** Opening Data for review block **

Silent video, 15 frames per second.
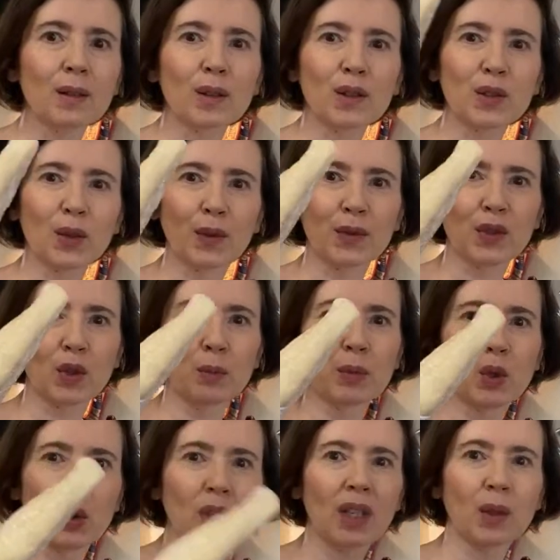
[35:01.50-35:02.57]
also of some
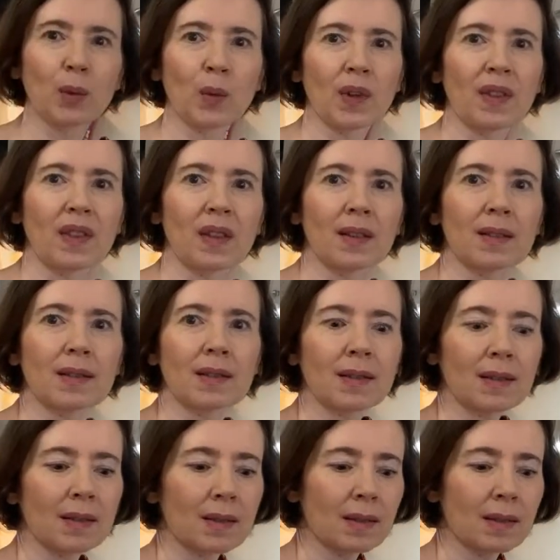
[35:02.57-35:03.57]
cooking with this.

** Closing Data for review block **

• _Work item_
All of the records above should be reproduced exactly, with the pictures left out.

• _Answer below_
Silent video, 15 frames per second.
[35:01.50-35:02.57]
also of some
[35:02.57-35:03.57]
cooking with this.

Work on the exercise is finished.